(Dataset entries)
BEGIN

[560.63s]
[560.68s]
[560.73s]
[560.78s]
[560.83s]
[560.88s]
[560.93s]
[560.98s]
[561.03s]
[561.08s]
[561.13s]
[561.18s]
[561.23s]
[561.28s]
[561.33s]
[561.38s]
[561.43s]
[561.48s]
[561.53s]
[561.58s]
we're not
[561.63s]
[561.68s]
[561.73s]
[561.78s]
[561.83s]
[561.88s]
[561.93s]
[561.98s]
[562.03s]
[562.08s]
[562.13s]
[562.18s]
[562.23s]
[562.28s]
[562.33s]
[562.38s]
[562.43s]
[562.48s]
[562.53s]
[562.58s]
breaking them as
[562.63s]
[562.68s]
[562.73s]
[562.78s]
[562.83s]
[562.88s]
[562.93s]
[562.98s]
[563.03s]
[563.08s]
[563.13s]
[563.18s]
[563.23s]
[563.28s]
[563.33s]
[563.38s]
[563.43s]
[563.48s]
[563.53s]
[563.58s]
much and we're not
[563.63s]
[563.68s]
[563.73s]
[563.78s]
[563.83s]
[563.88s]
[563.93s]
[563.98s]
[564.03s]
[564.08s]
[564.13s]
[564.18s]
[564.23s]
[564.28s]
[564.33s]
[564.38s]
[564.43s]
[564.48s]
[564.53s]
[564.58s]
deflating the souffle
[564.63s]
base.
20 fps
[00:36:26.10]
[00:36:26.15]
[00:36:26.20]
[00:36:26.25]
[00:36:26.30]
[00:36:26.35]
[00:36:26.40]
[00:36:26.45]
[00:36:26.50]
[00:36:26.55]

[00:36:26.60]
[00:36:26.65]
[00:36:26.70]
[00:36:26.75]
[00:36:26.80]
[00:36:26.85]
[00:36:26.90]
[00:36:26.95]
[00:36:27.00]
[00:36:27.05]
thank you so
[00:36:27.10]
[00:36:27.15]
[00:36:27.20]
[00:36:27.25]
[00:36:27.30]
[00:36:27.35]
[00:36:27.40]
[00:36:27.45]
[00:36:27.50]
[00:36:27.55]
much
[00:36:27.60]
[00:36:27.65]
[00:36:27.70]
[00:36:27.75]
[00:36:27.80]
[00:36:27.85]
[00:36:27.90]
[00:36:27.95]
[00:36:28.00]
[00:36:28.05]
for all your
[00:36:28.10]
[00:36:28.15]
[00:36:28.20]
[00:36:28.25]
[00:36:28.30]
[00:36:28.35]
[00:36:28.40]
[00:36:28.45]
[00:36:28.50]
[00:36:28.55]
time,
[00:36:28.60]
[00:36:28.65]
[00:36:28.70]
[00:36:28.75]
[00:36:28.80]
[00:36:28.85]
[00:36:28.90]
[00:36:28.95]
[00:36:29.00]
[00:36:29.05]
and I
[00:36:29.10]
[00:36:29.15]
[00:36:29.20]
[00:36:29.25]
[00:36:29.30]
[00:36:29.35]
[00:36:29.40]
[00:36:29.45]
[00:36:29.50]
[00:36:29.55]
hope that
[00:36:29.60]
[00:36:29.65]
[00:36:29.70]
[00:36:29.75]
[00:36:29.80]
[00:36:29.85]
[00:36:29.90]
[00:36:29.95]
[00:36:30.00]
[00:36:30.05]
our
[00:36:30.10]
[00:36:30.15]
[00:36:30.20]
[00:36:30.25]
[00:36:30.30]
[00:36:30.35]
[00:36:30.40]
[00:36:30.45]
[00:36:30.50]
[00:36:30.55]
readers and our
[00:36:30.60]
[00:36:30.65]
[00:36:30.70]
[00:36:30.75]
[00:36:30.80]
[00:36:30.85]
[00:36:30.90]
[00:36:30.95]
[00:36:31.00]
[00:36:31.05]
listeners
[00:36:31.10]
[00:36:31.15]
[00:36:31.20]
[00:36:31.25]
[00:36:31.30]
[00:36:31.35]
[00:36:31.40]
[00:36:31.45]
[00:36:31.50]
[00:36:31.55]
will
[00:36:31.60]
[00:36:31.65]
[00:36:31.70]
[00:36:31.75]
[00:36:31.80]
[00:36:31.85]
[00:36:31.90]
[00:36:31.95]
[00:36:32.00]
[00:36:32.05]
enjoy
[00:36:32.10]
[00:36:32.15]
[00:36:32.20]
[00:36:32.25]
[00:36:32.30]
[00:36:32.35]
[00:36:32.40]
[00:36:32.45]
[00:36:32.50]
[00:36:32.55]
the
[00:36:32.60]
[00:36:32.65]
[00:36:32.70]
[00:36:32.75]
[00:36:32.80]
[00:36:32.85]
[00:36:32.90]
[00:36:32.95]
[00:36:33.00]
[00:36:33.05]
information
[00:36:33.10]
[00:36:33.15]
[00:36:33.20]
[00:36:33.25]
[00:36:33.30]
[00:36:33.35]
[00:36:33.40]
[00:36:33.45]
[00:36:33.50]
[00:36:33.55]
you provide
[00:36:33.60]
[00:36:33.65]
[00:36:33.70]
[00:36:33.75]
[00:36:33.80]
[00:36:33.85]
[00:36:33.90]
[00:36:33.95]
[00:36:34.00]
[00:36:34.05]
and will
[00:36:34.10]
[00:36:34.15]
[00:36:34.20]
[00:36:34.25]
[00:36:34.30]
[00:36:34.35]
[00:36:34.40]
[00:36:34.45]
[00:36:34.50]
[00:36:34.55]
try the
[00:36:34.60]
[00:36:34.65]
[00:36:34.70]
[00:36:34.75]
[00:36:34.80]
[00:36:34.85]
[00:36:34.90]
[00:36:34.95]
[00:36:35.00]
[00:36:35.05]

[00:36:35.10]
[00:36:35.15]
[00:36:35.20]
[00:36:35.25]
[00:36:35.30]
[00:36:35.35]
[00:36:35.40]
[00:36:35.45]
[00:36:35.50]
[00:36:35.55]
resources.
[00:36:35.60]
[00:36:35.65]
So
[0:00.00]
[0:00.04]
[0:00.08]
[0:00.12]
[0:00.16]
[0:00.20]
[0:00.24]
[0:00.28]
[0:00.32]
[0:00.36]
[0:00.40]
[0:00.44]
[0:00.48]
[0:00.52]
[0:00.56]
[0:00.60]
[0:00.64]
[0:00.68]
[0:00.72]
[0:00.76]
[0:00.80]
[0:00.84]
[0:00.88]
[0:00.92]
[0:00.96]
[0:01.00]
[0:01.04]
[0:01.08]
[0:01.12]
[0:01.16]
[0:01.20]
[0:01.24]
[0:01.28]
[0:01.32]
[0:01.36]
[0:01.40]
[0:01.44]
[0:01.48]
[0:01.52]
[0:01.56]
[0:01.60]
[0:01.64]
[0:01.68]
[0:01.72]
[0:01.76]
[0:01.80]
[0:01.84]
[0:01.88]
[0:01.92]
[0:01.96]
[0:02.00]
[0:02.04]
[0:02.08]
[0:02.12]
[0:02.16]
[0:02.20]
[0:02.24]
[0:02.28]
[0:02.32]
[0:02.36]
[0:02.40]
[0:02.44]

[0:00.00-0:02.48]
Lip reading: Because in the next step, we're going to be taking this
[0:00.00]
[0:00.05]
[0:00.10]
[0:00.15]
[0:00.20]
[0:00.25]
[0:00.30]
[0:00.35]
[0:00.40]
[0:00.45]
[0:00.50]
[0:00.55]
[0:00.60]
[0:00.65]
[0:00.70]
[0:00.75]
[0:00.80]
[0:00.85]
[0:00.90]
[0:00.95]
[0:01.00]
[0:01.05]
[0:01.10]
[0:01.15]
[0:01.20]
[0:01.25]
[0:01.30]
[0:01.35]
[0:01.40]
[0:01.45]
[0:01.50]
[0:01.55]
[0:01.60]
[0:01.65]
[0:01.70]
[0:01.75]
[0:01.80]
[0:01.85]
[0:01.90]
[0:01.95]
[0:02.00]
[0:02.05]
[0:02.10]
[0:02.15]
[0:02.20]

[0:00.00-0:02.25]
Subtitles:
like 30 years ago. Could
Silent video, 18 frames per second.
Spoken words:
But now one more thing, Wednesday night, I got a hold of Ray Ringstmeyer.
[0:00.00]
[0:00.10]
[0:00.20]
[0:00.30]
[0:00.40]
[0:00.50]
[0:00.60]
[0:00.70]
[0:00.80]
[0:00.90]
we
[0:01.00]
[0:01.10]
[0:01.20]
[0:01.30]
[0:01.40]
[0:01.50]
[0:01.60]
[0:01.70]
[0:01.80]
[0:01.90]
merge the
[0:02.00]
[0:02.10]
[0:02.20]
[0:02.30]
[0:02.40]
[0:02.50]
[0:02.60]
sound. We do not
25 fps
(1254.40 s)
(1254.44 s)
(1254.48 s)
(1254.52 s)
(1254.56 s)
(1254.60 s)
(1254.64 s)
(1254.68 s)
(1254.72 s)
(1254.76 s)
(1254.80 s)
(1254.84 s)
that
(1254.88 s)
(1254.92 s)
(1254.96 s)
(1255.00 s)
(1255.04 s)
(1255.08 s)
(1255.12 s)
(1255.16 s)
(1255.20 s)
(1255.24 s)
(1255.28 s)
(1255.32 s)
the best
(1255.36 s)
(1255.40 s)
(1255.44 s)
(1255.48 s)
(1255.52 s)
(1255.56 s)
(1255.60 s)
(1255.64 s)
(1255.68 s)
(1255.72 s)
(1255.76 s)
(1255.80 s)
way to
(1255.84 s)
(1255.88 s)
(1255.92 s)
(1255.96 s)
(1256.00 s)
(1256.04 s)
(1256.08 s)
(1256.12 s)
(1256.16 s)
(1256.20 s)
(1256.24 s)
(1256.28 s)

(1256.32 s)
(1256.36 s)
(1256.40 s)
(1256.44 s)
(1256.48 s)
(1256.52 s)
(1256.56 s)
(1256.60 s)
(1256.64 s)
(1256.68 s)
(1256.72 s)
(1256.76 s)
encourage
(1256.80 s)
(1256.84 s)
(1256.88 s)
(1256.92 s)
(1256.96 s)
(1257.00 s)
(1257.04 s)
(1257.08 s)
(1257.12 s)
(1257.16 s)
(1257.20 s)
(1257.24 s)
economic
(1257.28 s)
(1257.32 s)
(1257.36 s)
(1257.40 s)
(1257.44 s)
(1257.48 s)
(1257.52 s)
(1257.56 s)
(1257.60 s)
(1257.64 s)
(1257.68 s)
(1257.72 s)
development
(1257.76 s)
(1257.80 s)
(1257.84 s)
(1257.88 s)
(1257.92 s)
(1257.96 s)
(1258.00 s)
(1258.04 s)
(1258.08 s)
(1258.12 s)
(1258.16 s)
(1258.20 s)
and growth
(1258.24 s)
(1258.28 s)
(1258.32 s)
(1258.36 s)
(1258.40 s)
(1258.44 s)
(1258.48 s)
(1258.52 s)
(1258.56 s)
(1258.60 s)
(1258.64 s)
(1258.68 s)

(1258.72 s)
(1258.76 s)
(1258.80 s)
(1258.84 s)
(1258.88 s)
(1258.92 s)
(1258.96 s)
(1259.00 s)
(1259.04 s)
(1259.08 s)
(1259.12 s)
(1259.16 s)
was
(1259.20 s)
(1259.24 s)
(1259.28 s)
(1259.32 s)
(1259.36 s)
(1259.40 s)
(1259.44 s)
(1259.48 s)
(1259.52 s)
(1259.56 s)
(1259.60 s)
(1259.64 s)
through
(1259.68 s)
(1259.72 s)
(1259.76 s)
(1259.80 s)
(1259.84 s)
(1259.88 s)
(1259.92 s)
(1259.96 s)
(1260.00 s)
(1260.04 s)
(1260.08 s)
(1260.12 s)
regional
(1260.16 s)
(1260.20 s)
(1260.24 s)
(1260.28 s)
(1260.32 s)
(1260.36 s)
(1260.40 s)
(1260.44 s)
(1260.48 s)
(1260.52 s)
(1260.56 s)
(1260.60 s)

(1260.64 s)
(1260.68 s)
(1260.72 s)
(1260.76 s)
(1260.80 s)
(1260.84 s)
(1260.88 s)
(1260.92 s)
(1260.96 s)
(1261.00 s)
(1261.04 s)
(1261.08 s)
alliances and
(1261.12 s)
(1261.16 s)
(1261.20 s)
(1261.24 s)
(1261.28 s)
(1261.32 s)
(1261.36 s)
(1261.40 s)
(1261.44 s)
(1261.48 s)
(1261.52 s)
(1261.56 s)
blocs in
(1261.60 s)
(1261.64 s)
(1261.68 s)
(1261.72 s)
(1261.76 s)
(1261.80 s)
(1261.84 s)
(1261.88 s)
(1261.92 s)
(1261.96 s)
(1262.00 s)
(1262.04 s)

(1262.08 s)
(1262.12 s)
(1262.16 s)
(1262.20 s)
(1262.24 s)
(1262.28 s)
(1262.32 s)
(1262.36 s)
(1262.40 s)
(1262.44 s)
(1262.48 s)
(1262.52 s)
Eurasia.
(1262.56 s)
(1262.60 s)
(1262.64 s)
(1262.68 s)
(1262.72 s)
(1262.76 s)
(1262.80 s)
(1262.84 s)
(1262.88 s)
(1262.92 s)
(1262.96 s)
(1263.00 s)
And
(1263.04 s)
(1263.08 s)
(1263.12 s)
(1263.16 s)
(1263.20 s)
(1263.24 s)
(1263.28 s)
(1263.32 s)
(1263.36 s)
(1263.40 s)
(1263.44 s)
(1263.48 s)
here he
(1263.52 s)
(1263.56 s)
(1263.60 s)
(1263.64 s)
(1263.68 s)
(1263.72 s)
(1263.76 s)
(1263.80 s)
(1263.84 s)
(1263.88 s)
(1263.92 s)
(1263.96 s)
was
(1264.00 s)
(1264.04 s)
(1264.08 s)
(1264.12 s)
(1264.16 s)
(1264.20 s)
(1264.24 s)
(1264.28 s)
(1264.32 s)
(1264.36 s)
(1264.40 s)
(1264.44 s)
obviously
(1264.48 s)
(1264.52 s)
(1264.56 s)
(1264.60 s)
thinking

END

[EXERCISE AIM] Wherever the line holding "(1260.20 s)" falls in the entries above, copy exactly from it through the line holding "(1264.40 s)", inclusive, and add nothing.

[EXERCISE SOLUTION]
(1260.20 s)
(1260.24 s)
(1260.28 s)
(1260.32 s)
(1260.36 s)
(1260.40 s)
(1260.44 s)
(1260.48 s)
(1260.52 s)
(1260.56 s)
(1260.60 s)

(1260.64 s)
(1260.68 s)
(1260.72 s)
(1260.76 s)
(1260.80 s)
(1260.84 s)
(1260.88 s)
(1260.92 s)
(1260.96 s)
(1261.00 s)
(1261.04 s)
(1261.08 s)
alliances and
(1261.12 s)
(1261.16 s)
(1261.20 s)
(1261.24 s)
(1261.28 s)
(1261.32 s)
(1261.36 s)
(1261.40 s)
(1261.44 s)
(1261.48 s)
(1261.52 s)
(1261.56 s)
blocs in
(1261.60 s)
(1261.64 s)
(1261.68 s)
(1261.72 s)
(1261.76 s)
(1261.80 s)
(1261.84 s)
(1261.88 s)
(1261.92 s)
(1261.96 s)
(1262.00 s)
(1262.04 s)

(1262.08 s)
(1262.12 s)
(1262.16 s)
(1262.20 s)
(1262.24 s)
(1262.28 s)
(1262.32 s)
(1262.36 s)
(1262.40 s)
(1262.44 s)
(1262.48 s)
(1262.52 s)
Eurasia.
(1262.56 s)
(1262.60 s)
(1262.64 s)
(1262.68 s)
(1262.72 s)
(1262.76 s)
(1262.80 s)
(1262.84 s)
(1262.88 s)
(1262.92 s)
(1262.96 s)
(1263.00 s)
And
(1263.04 s)
(1263.08 s)
(1263.12 s)
(1263.16 s)
(1263.20 s)
(1263.24 s)
(1263.28 s)
(1263.32 s)
(1263.36 s)
(1263.40 s)
(1263.44 s)
(1263.48 s)
here he
(1263.52 s)
(1263.56 s)
(1263.60 s)
(1263.64 s)
(1263.68 s)
(1263.72 s)
(1263.76 s)
(1263.80 s)
(1263.84 s)
(1263.88 s)
(1263.92 s)
(1263.96 s)
was
(1264.00 s)
(1264.04 s)
(1264.08 s)
(1264.12 s)
(1264.16 s)
(1264.20 s)
(1264.24 s)
(1264.28 s)
(1264.32 s)
(1264.36 s)
(1264.40 s)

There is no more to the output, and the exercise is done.